Your instructions |
Repeat the listing exactly. Pictures stay out of your copy.
----------------------------------------
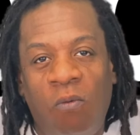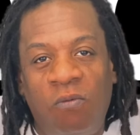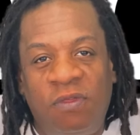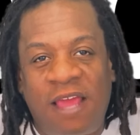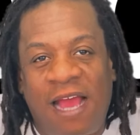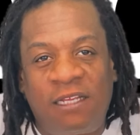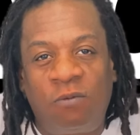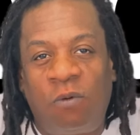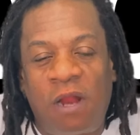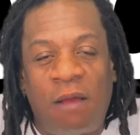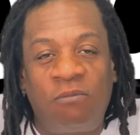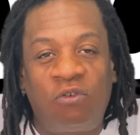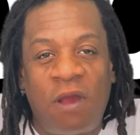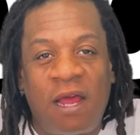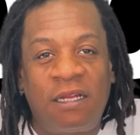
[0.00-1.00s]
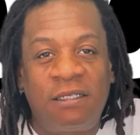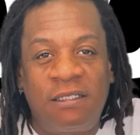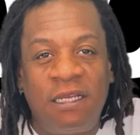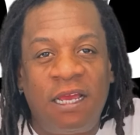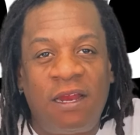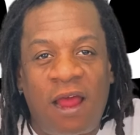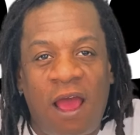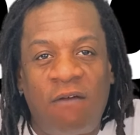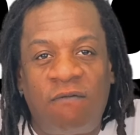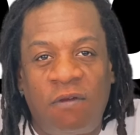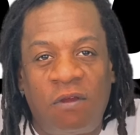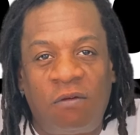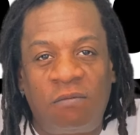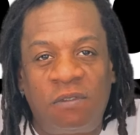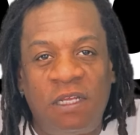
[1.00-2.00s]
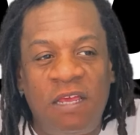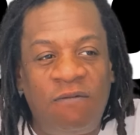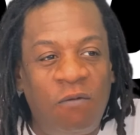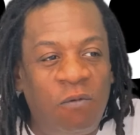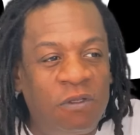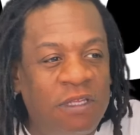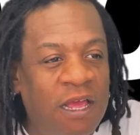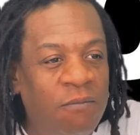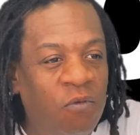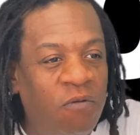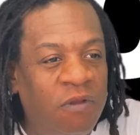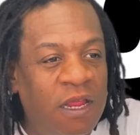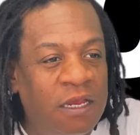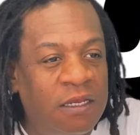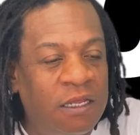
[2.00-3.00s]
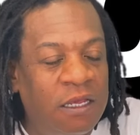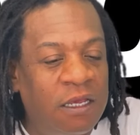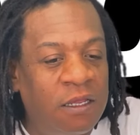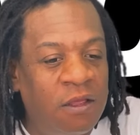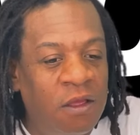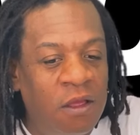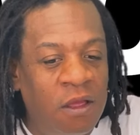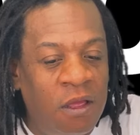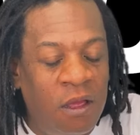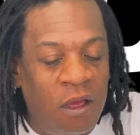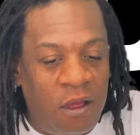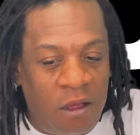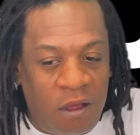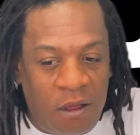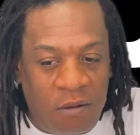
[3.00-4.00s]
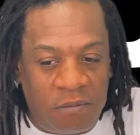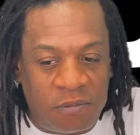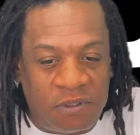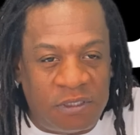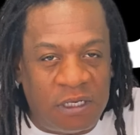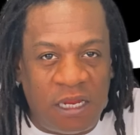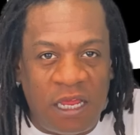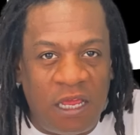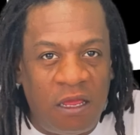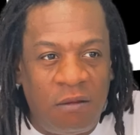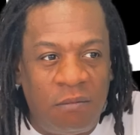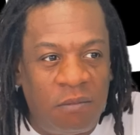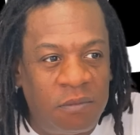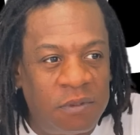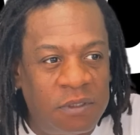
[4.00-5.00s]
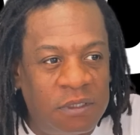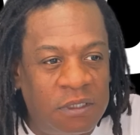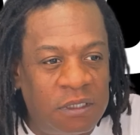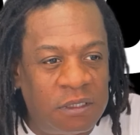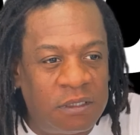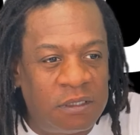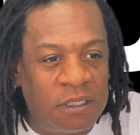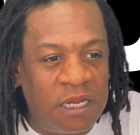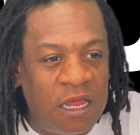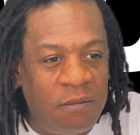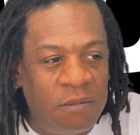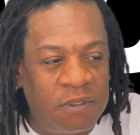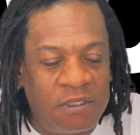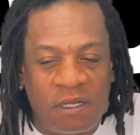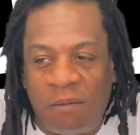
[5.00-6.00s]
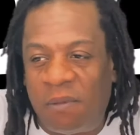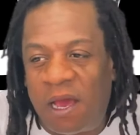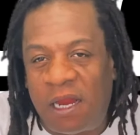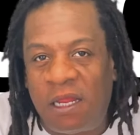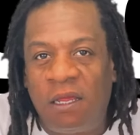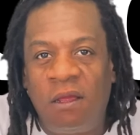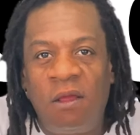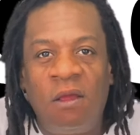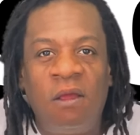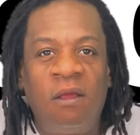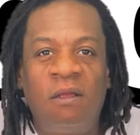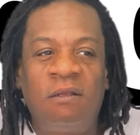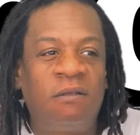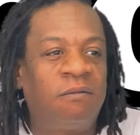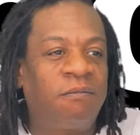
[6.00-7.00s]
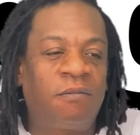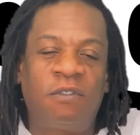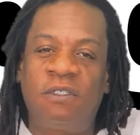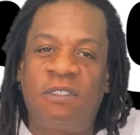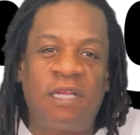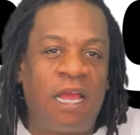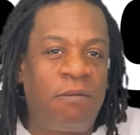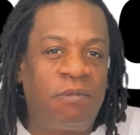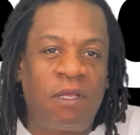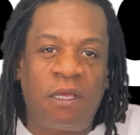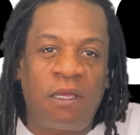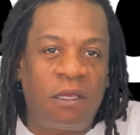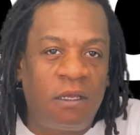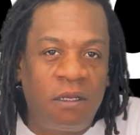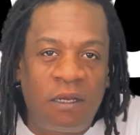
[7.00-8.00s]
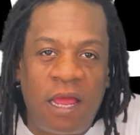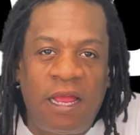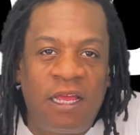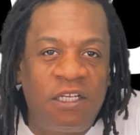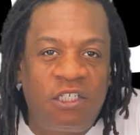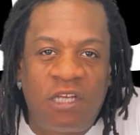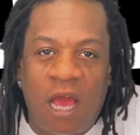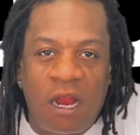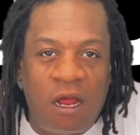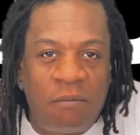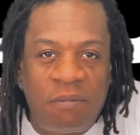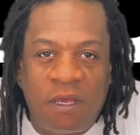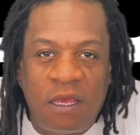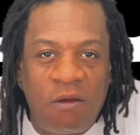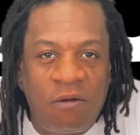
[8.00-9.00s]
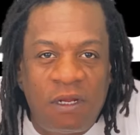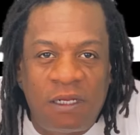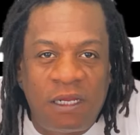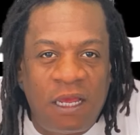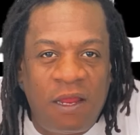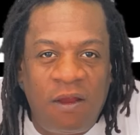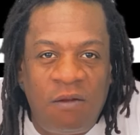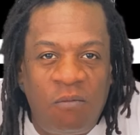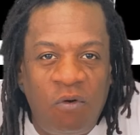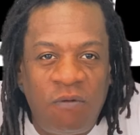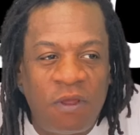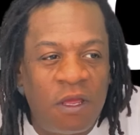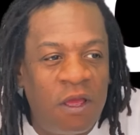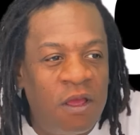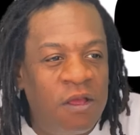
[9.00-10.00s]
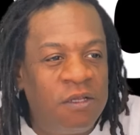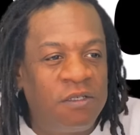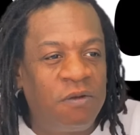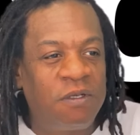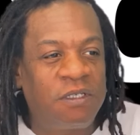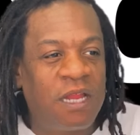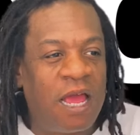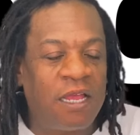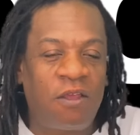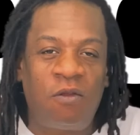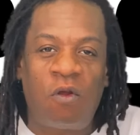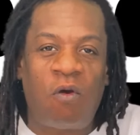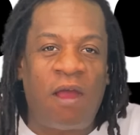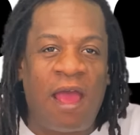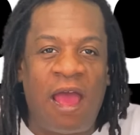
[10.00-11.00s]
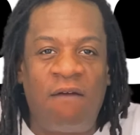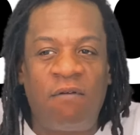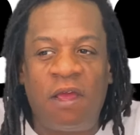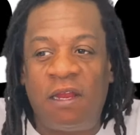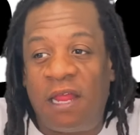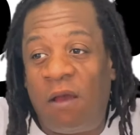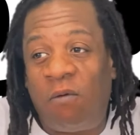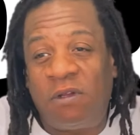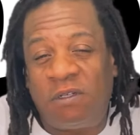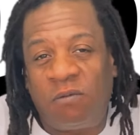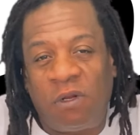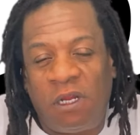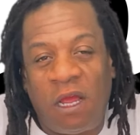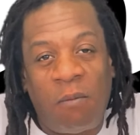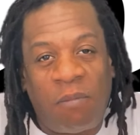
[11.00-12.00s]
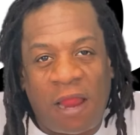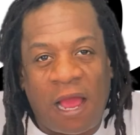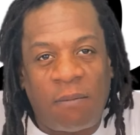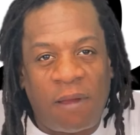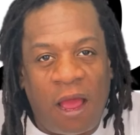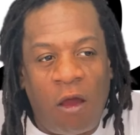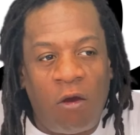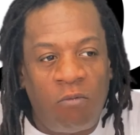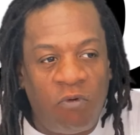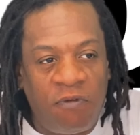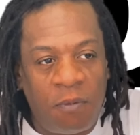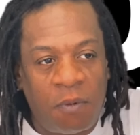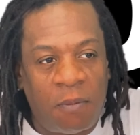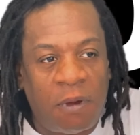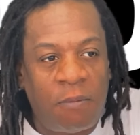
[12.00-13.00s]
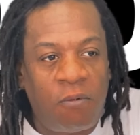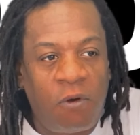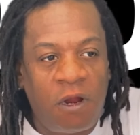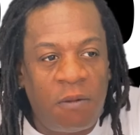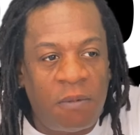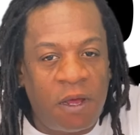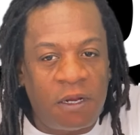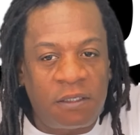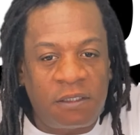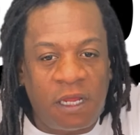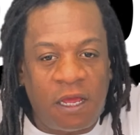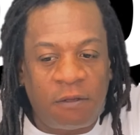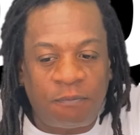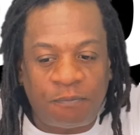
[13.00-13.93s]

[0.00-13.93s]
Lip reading: That's what I'm trying to see in our films. Even with that movie they did, Slim and somebody, same thing. They get shot up, killed at the end of the movie. So it's like, you don't have, and that wasn't really a black power movie, but my point about it is that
----------------------------------------
Answer for this exercise |
[0.00-1.00s]
[1.00-2.00s]
[2.00-3.00s]
[3.00-4.00s]
[4.00-5.00s]
[5.00-6.00s]
[6.00-7.00s]
[7.00-8.00s]
[8.00-9.00s]
[9.00-10.00s]
[10.00-11.00s]
[11.00-12.00s]
[12.00-13.00s]
[13.00-13.93s]

[0.00-13.93s]
Lip reading: That's what I'm trying to see in our films. Even with that movie they did, Slim and somebody, same thing. They get shot up, killed at the end of the movie. So it's like, you don't have, and that wasn't really a black power movie, but my point about it is that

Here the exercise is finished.